I saw that patient in 1994, but unfortunately nothing has changed since then.
There's a real cost to this flawed chemical safety system. In fact, although we advised that woman and her employer to play it safe and avoid exposures during pregnancy, the employer concluded there was no clear evidence that the chemicals were harmful (because they weren't tested). My patient had to decide between losing her job and risking her baby. Her Sophie's Choice turned out badly.
During her third trimester, there was a chemical spill in the lab which soaked her clothes and dissolved her gloves, she became ill, and shortly afterward, she lost her baby. Since then, the science has become clear, and the solvent she handled is considered a known reproductive toxicant. Too little, too late.

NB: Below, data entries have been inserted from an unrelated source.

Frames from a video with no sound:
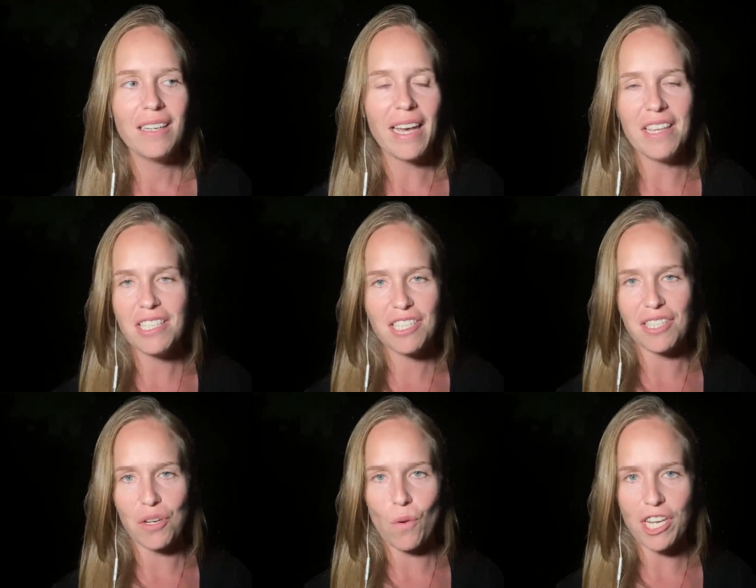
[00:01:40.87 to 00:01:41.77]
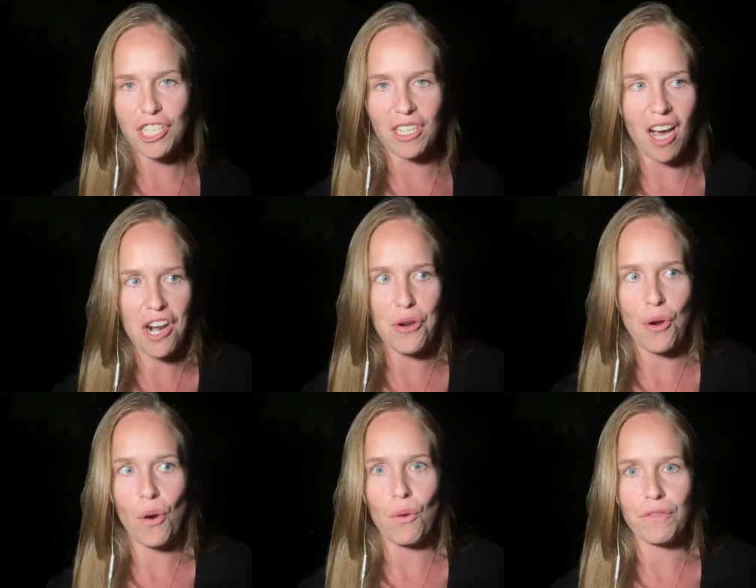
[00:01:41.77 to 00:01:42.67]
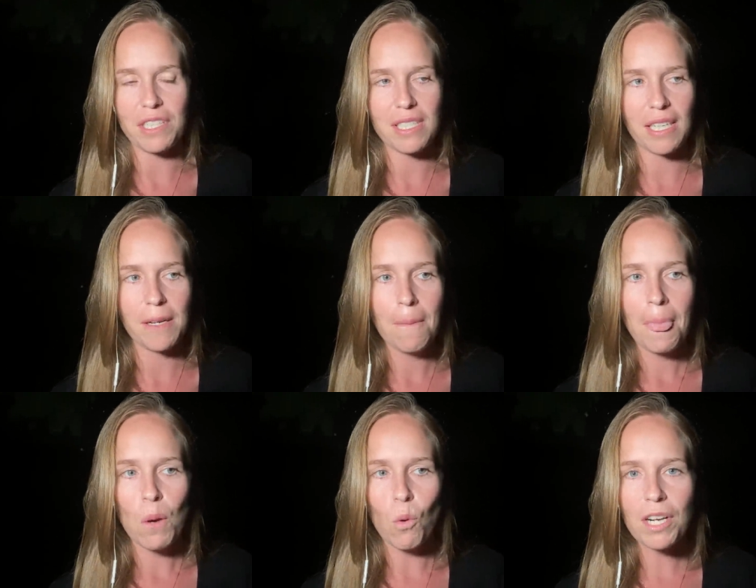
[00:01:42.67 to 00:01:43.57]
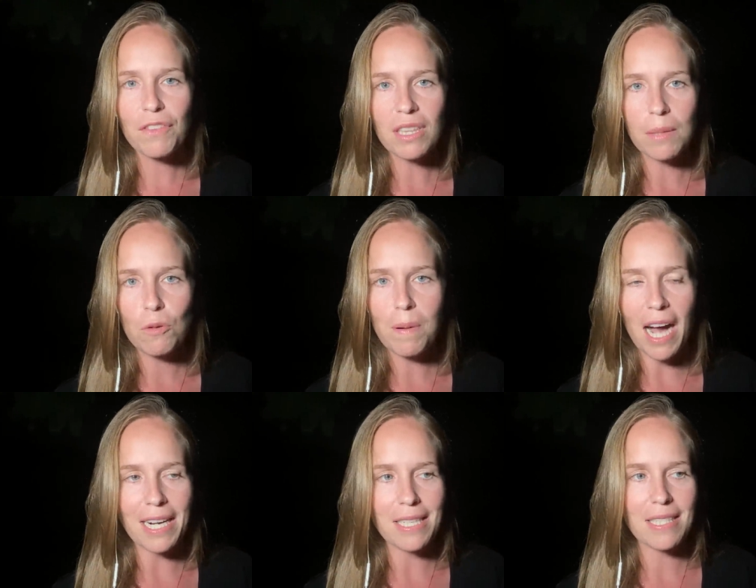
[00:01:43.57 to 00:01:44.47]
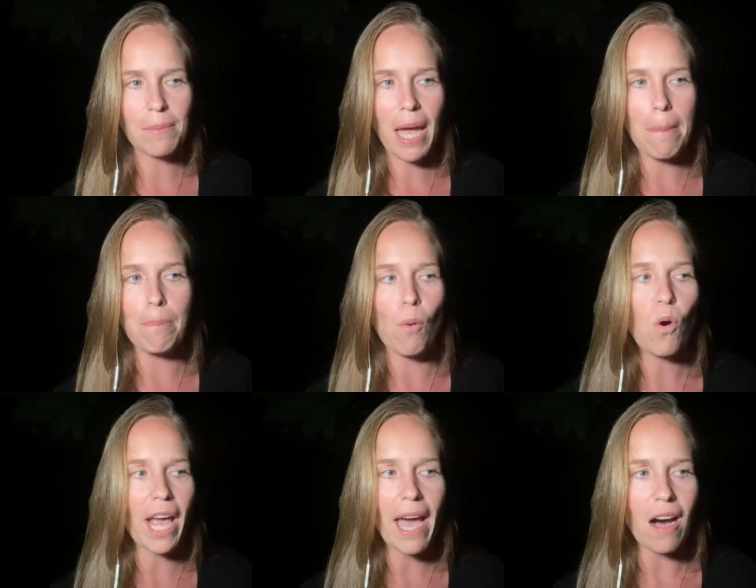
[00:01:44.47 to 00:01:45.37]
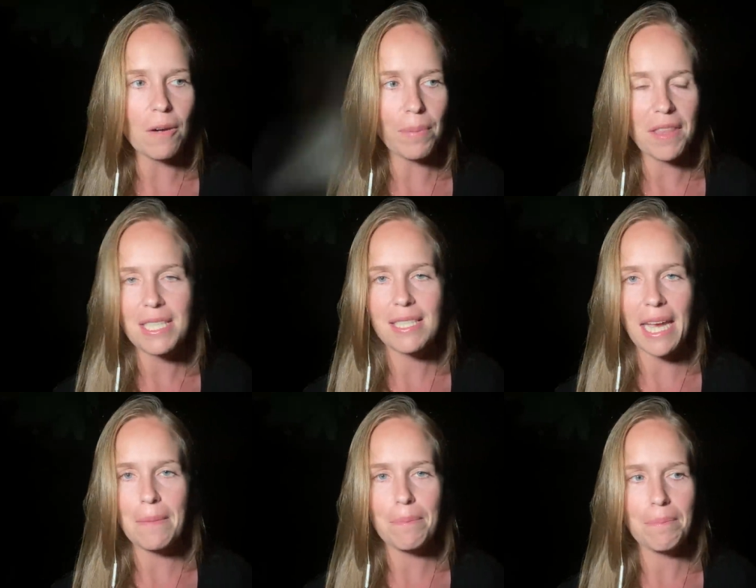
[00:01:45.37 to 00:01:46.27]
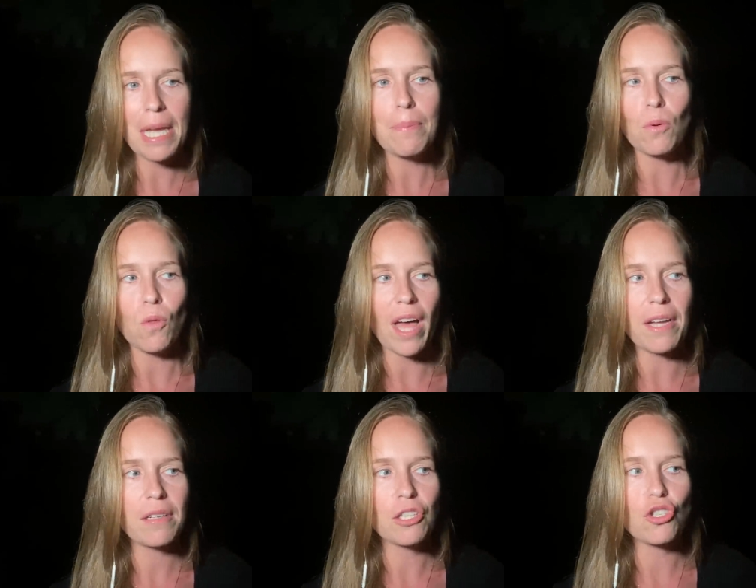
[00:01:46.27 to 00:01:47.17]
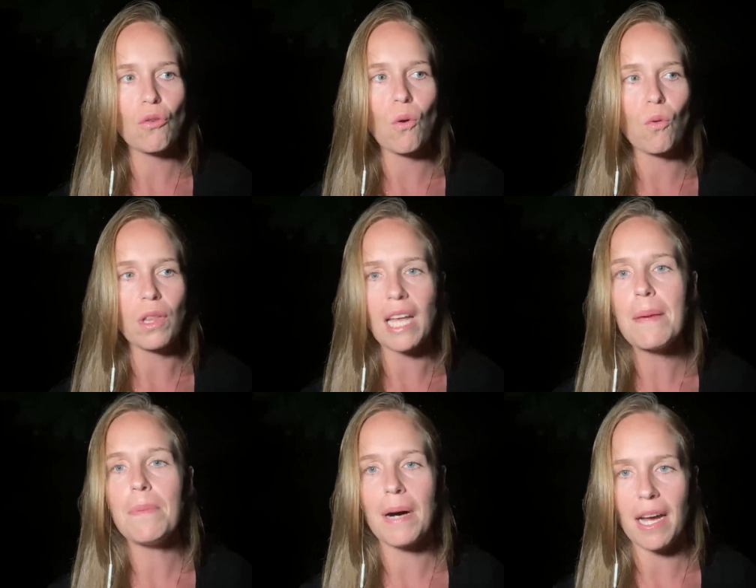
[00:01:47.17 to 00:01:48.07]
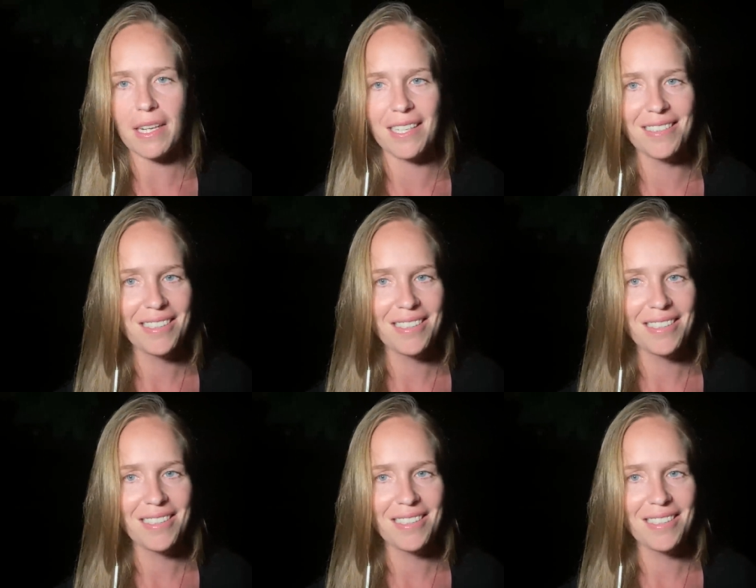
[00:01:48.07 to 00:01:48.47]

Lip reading: and this is just a question, I don't know, obviously, what if the Liberal Party is somehow bought out by the same people that control the Labor Party?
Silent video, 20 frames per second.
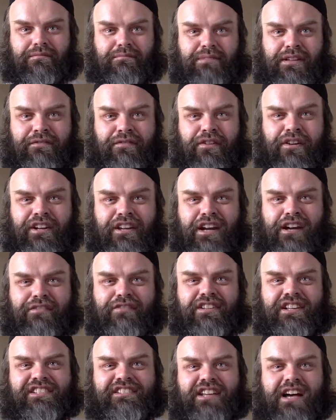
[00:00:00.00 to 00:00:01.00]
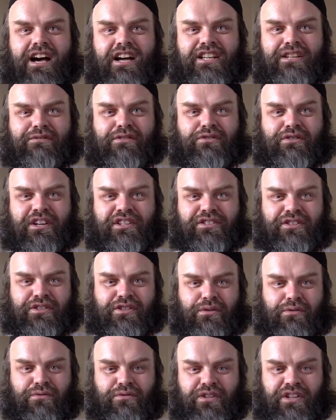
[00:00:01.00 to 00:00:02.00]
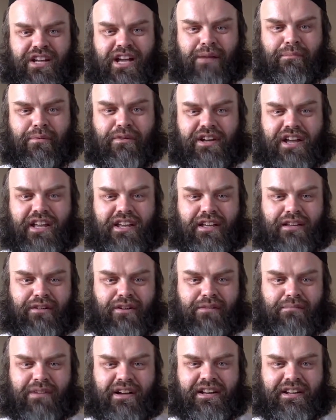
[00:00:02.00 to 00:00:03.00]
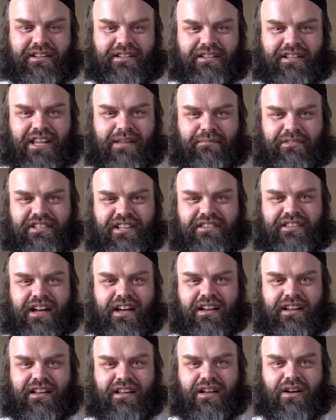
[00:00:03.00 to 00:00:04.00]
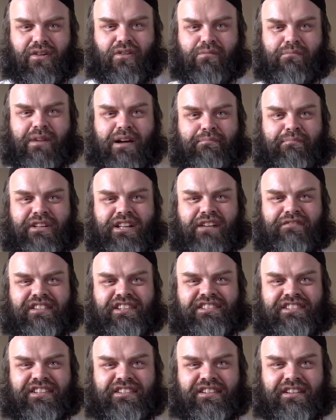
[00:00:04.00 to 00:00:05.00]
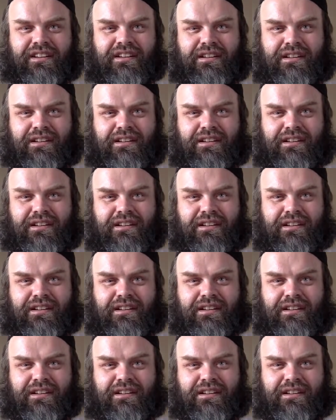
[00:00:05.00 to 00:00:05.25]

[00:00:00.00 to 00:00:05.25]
Be very careful as to how you address your children. Ya bunayya, Luqman Hakeem said that. Oh, my beloved son.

Not only is there a terrible personal and emotional toll when someone is sickened by toxic chemicals, but there is also a serious strain on our health care system.
In my blog yesterday, I mentioned a new report that is out today. It's called "The Health Case for Reforming the Toxic Substances Control Act". Although perhaps I'm biased because I'm one of the co-authors, I really do think it's worth a read.
The report summarizes only peer-reviewed scientific literature. It cites that about 5% of childhood cancer; 10% of diabetes, Parkinson's disease, and neurodevelopmental deficiencies; and 30% of childhood asthma are likely to be attributable to environmental exposures. Unquantifiable but significant fractions of other health conditions, such as reproductive problems and miscarriages, are due to chemicals as well.
The report concludes that even if chemical policy reform only reduces these diseases by one-tenth-of-one-percent, we would save $5 billion dollars per year in health care costs. That's a big deal, especially since the chemical policy reform we need is common-sense, cost-effective, and straightforward.
But my motivation isn't just the health care cost savings. I'm fighting for my patient. She shouldn't have had to suffer because of a flawed chemical safety system. If doctors have the data they need on chemical toxicity, they can advise their patients. Then we can prevent what we cannot cure.